** Opening Information shown block **

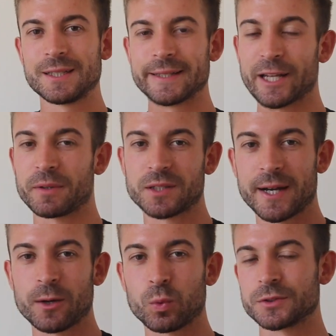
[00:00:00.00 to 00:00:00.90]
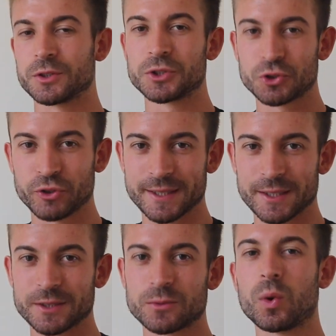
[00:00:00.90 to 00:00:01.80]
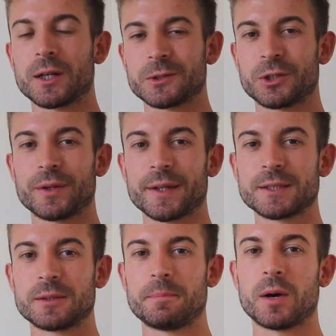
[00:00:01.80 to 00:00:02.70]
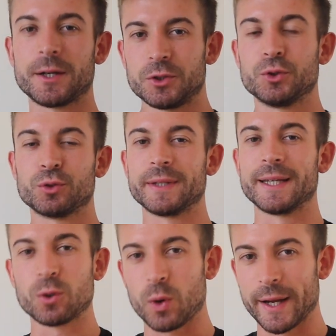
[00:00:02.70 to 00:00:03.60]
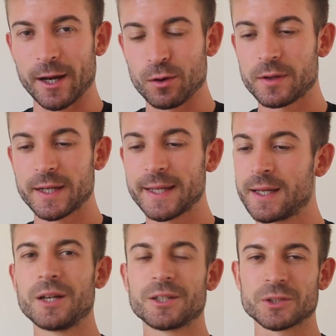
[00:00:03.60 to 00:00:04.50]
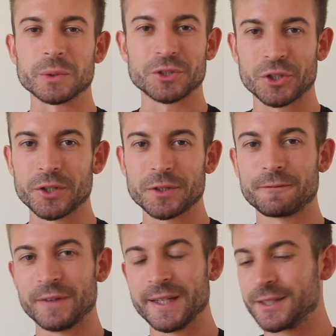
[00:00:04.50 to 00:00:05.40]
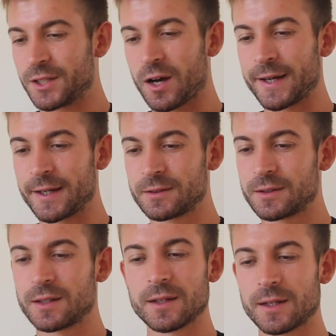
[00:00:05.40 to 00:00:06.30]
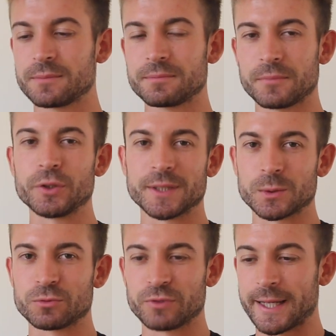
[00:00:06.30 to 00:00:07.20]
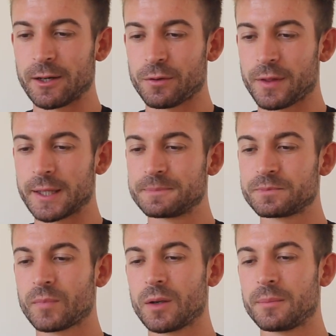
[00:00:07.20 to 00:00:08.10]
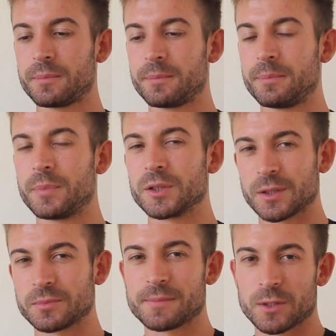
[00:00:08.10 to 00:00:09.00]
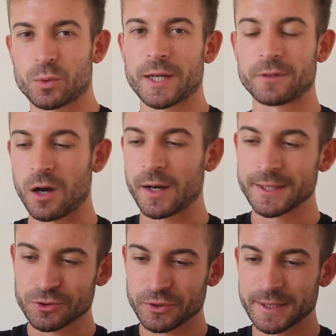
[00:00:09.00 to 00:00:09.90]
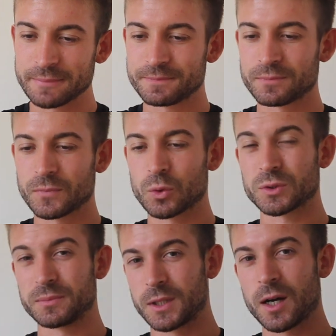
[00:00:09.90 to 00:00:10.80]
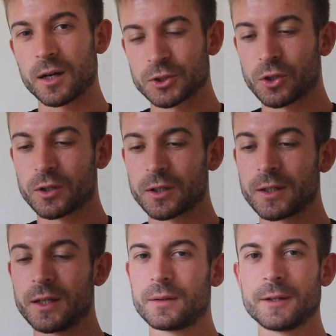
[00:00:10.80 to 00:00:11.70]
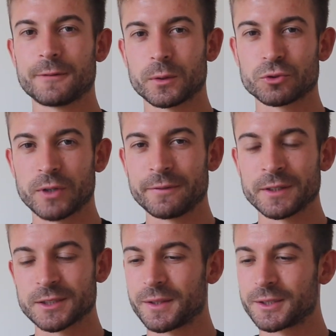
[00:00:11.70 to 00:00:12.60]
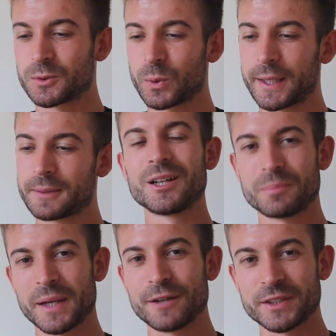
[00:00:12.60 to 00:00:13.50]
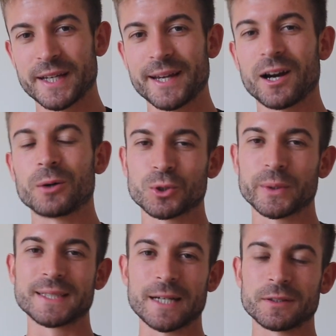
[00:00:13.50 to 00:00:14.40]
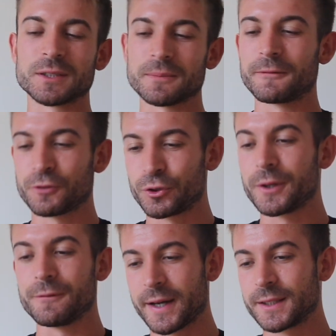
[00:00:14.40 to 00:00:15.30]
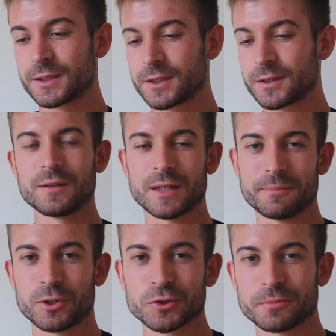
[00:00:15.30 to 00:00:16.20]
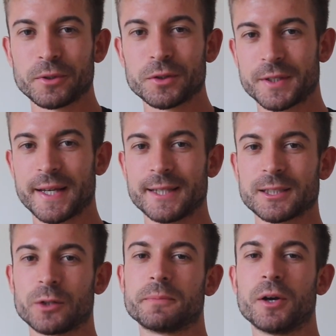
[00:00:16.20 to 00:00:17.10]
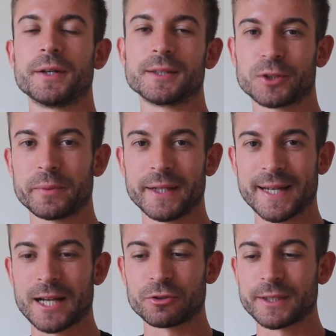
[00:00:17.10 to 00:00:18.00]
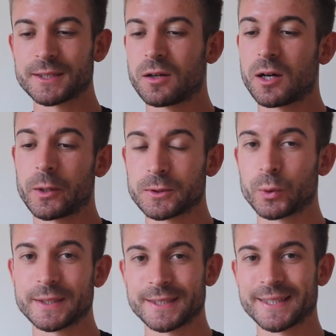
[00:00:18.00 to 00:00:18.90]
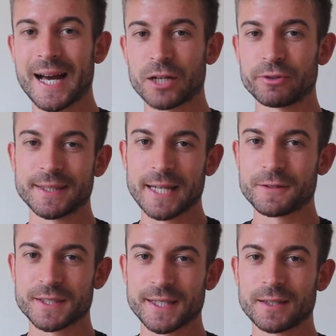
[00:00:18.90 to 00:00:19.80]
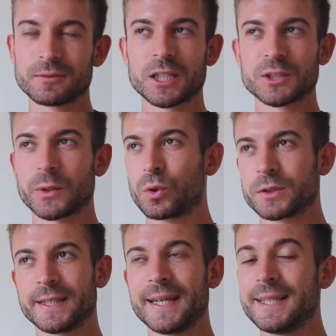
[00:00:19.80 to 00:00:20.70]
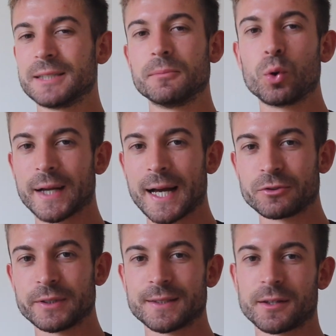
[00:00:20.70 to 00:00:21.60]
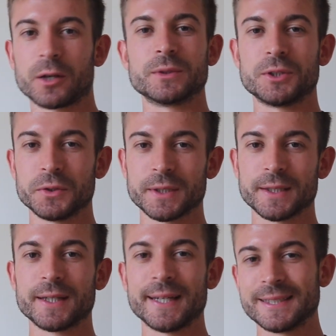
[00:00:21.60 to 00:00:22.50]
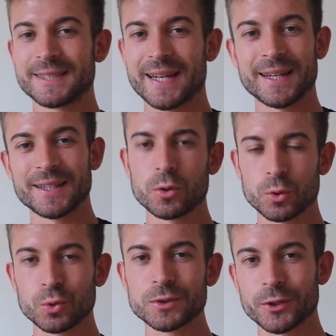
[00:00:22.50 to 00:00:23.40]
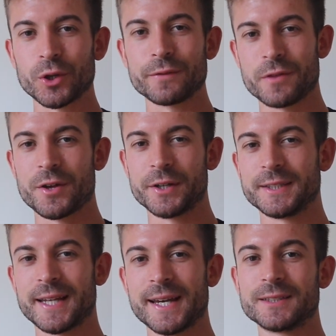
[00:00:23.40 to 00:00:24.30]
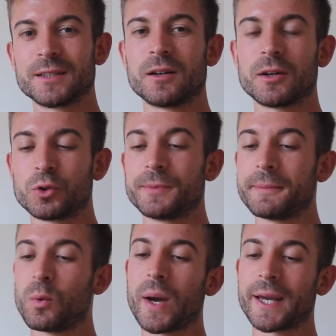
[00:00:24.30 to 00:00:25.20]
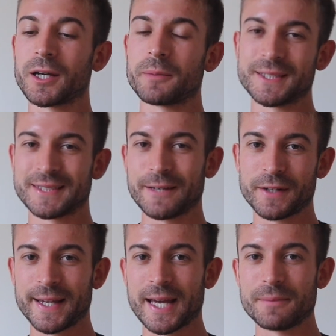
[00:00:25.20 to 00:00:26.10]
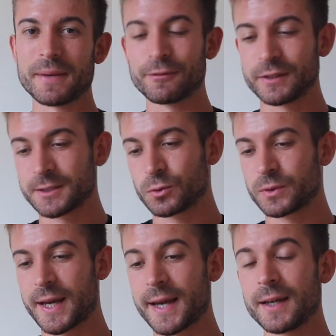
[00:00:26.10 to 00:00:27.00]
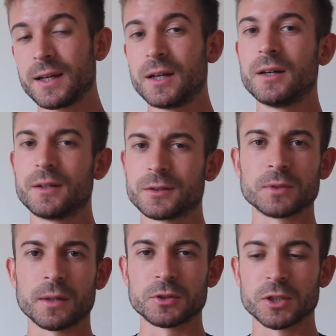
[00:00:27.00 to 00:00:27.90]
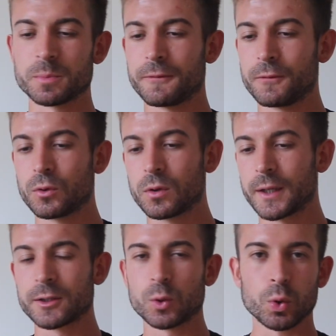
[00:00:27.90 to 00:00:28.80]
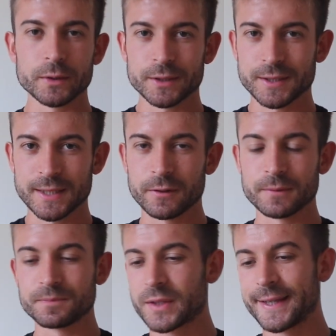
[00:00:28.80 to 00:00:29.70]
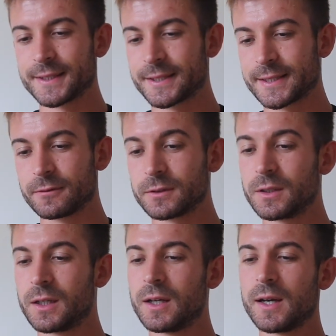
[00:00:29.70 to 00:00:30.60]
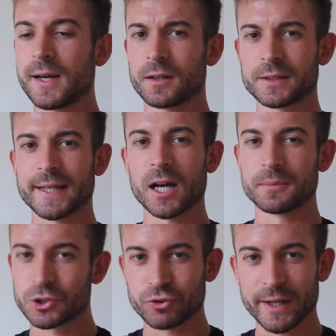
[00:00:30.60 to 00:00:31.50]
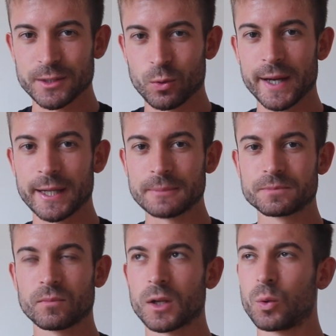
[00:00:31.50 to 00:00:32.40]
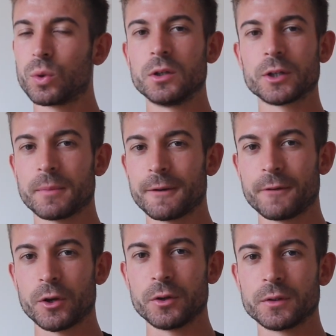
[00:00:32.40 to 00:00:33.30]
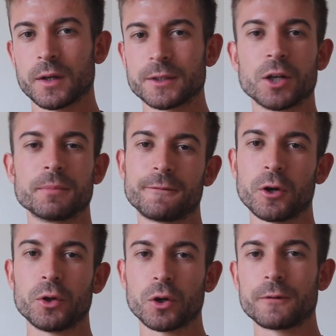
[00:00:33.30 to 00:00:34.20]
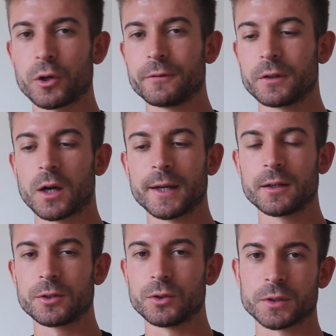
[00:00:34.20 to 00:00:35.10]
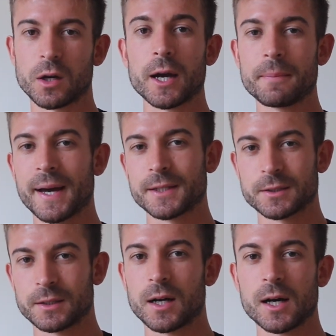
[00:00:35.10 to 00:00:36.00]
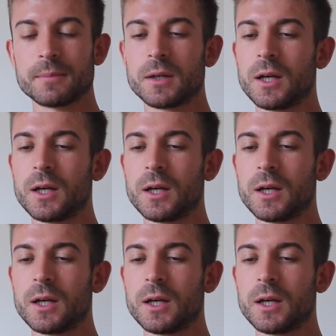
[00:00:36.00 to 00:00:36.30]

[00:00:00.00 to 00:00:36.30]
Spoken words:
Now, my diet wasn't the strictest while I was doing this, but I do normally eat quite healthily. So it was a good vegan diet. Most things were really healthy, but sometimes I would have an ice cream or some dark chocolate if I was craving something sweet. But every day I was always having some fruit and veg. And because on most of the days I was burning so many calories, I was always in a calorie deficit. So I wasn't eating more calories than I was using each day. Also over the 30 days, I'd normally be waking up at 7 a.m. every single day. Sometimes just before, like 6:45, 6:50, and I'd get up straight away. I wouldn't look at my phone. I'd turn my phone off overnight, use an iPad as an alarm.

** Closing Information shown block **

▸ Activity
In the copy, include no pictures; otherwise transcribe the entries exactly.

▸ Solution for this task
[00:00:00.00 to 00:00:00.90]
[00:00:00.90 to 00:00:01.80]
[00:00:01.80 to 00:00:02.70]
[00:00:02.70 to 00:00:03.60]
[00:00:03.60 to 00:00:04.50]
[00:00:04.50 to 00:00:05.40]
[00:00:05.40 to 00:00:06.30]
[00:00:06.30 to 00:00:07.20]
[00:00:07.20 to 00:00:08.10]
[00:00:08.10 to 00:00:09.00]
[00:00:09.00 to 00:00:09.90]
[00:00:09.90 to 00:00:10.80]
[00:00:10.80 to 00:00:11.70]
[00:00:11.70 to 00:00:12.60]
[00:00:12.60 to 00:00:13.50]
[00:00:13.50 to 00:00:14.40]
[00:00:14.40 to 00:00:15.30]
[00:00:15.30 to 00:00:16.20]
[00:00:16.20 to 00:00:17.10]
[00:00:17.10 to 00:00:18.00]
[00:00:18.00 to 00:00:18.90]
[00:00:18.90 to 00:00:19.80]
[00:00:19.80 to 00:00:20.70]
[00:00:20.70 to 00:00:21.60]
[00:00:21.60 to 00:00:22.50]
[00:00:22.50 to 00:00:23.40]
[00:00:23.40 to 00:00:24.30]
[00:00:24.30 to 00:00:25.20]
[00:00:25.20 to 00:00:26.10]
[00:00:26.10 to 00:00:27.00]
[00:00:27.00 to 00:00:27.90]
[00:00:27.90 to 00:00:28.80]
[00:00:28.80 to 00:00:29.70]
[00:00:29.70 to 00:00:30.60]
[00:00:30.60 to 00:00:31.50]
[00:00:31.50 to 00:00:32.40]
[00:00:32.40 to 00:00:33.30]
[00:00:33.30 to 00:00:34.20]
[00:00:34.20 to 00:00:35.10]
[00:00:35.10 to 00:00:36.00]
[00:00:36.00 to 00:00:36.30]

[00:00:00.00 to 00:00:36.30]
Spoken words:
Now, my diet wasn't the strictest while I was doing this, but I do normally eat quite healthily. So it was a good vegan diet. Most things were really healthy, but sometimes I would have an ice cream or some dark chocolate if I was craving something sweet. But every day I was always having some fruit and veg. And because on most of the days I was burning so many calories, I was always in a calorie deficit. So I wasn't eating more calories than I was using each day. Also over the 30 days, I'd normally be waking up at 7 a.m. every single day. Sometimes just before, like 6:45, 6:50, and I'd get up straight away. I wouldn't look at my phone. I'd turn my phone off overnight, use an iPad as an alarm.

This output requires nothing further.